Proxycizer source code walk-through
The Proxycizer source is fairly complex, but highly modular. It is written in C++, and some of the code depends on language constructs that should be implemented in most compilers, but may not be implemented in some, such as nested classes, and member pointers.
The purpose of this document is to give an overview of the code layout and programming style of the package, and to make it easier for anyone (including myself) to extend it.

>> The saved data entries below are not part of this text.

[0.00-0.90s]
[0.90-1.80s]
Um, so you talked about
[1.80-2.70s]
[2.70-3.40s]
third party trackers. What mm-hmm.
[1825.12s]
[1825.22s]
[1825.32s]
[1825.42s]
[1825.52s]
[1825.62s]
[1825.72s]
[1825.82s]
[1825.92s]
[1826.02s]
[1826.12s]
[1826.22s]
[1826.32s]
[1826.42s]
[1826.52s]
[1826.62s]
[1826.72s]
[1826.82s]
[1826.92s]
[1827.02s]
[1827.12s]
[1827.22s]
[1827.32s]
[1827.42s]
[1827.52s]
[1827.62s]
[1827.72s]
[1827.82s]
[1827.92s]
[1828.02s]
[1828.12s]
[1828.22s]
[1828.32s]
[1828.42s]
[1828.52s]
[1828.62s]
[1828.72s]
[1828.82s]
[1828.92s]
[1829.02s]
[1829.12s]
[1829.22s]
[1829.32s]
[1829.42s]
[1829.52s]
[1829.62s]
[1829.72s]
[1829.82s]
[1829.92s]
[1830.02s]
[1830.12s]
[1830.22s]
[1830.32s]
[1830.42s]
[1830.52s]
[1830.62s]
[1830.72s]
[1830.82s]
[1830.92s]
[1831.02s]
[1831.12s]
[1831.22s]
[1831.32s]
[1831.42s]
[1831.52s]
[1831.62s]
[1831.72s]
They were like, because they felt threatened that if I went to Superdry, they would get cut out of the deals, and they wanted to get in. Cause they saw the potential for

The code is split between two directories:
- libsrc, which contains the code for all classes used in the package, and
- progsrc, which contains the stand-alone programs' top-level procedures (such as main).
libsrc/
Proxy classes (so to speak)
Not referring to the Proxy Class pattern, but to a set of classes that simulate web proxy-ish behavior.
- libsrc/Proxy.h
- All classes below inherit from the abstract base class Proxy, which mainly exports Proxy_request and Proxy_response types, and a Proxy::Request() method to accept requests. The Proxy class itself does nothing. It merely provides a common interface; derived classes must do all the work. A ProxyStats object is included in this class; most derived classes add their own stats to this so just calling the ProxyStats::Print() method on it will print out stats for all superclasses of the object.

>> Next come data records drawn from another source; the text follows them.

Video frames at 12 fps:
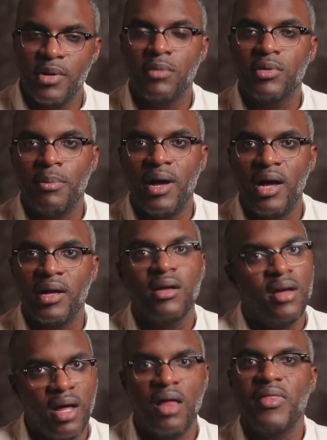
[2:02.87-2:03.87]
able to buy
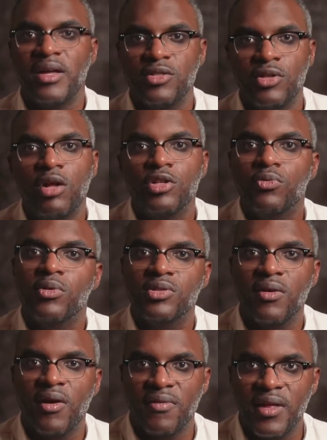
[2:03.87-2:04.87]
$1,000 worth
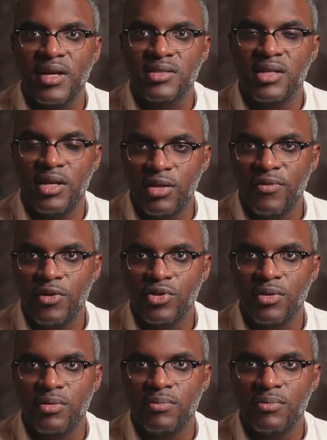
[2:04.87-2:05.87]
of things in the future,
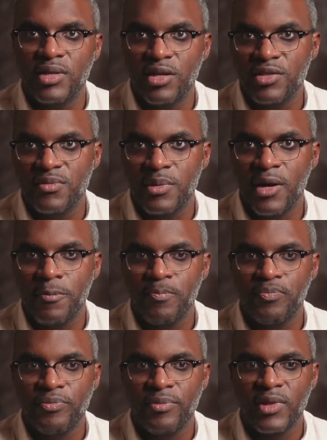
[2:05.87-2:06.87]
10 years from now.
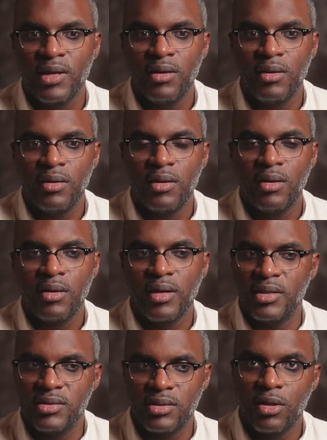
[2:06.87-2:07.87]

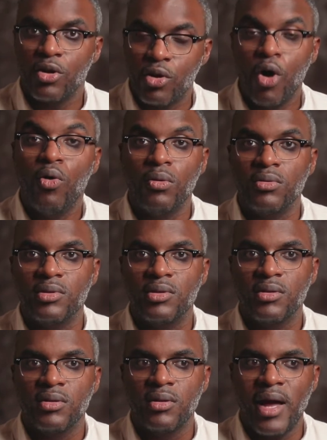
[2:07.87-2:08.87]
Because gold
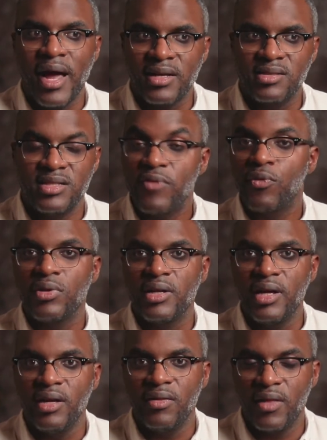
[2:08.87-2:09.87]
acts
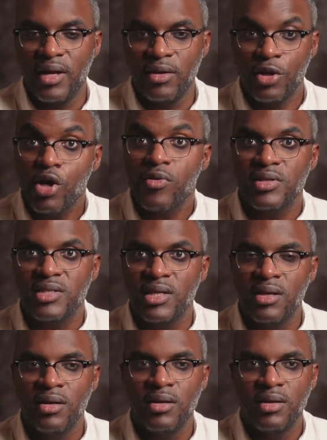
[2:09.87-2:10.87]
differently than
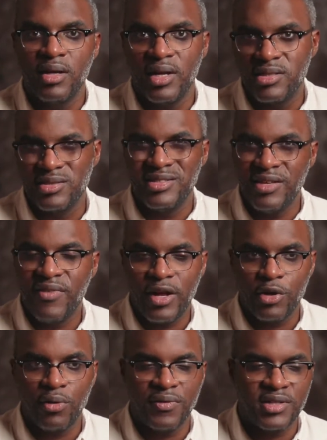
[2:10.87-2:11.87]
currency. It doesn't
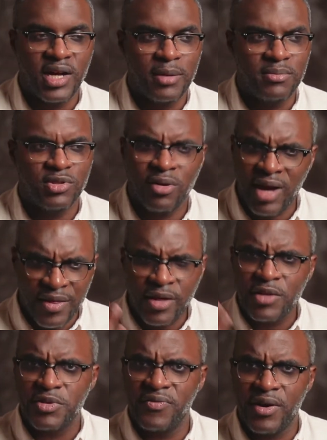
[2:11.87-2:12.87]
devalue over time. So I thought
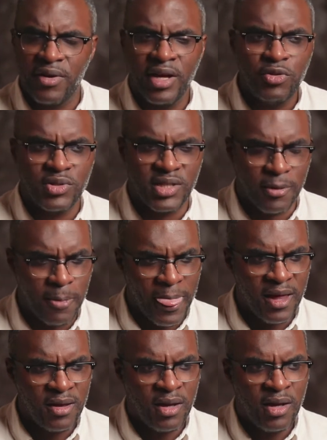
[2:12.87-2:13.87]
this was very interesting.
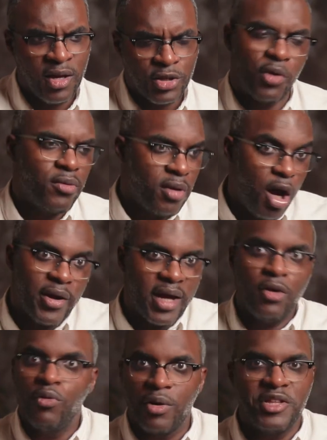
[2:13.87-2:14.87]
So, okay,
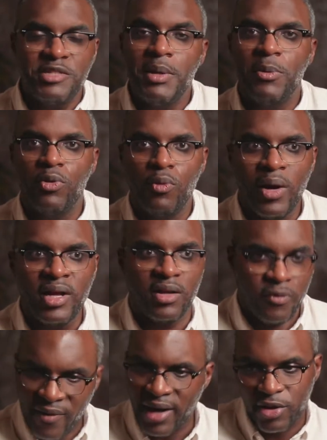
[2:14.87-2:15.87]
who are these people who want it?
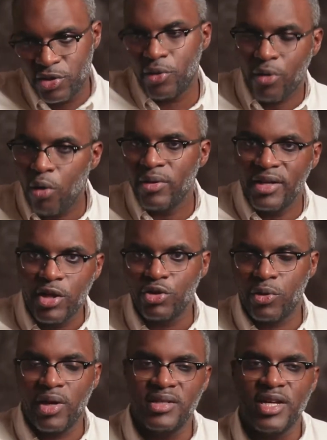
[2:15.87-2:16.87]
Fine, it's the whole
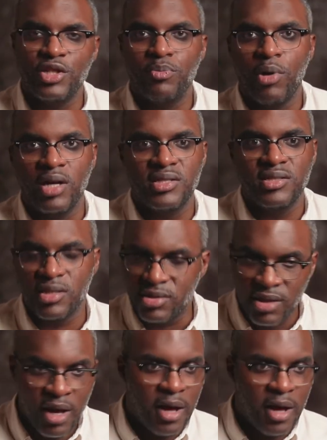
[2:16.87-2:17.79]
industrialization process. It's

- libsrc/ProxyCache.{h,cc}
- Sticks a basic cache with LRU replacement onto the proxy.
- libsrc/ProxyCacheQueryable.{h,cc}
- Derived from ProxyCache, this class adds a querying mechanism (using the Query method), so that other caches may find out if this cache is holding a specific object.
- libsrc/ProxyDB.h
- libsrc/ProxyCRISP.{h,cc}
- libsrc/ProxyHarvest.{h,cc}
- libsrc/ProxyRD.{h,cc}
- libsrc/ProxyRPDSD.{h,cc}
- libsrc/ProxyRPDSDCS.{h,cc}
- libsrc/ProxyRPDSDMS.{h,cc}
- The "bottom-level" (final, to use a Java term) classes that complete the implementations of specific proxy simulators. ProxyDB is a special class that uses a db file to return the correct sized object.
Trace readers
These classes are used to iterate over traces.
- libsrc/TraceReader.{h,cc}
- This base class does most of the work, taking care of reading files/pipes, and providing iterator methods. It should templated on a type (typically derived from LogEntry) that provides the method GetOps(), which should return a pointer to a new object of type LogEntryOps. If constructed using a filename, it will also accept compressed files (assuming the file has an extension .gz).
- libsrc/TraceReaderSequence.{h,cc}
- Use this class to treat several proxy trace logs as one large (concatenated) log. The TraceReaderSequence::Open() method can be called more than once to set up a series of log files. TraceReaderSequence is a TraceReader, and acts just like one. Even First() works correctly.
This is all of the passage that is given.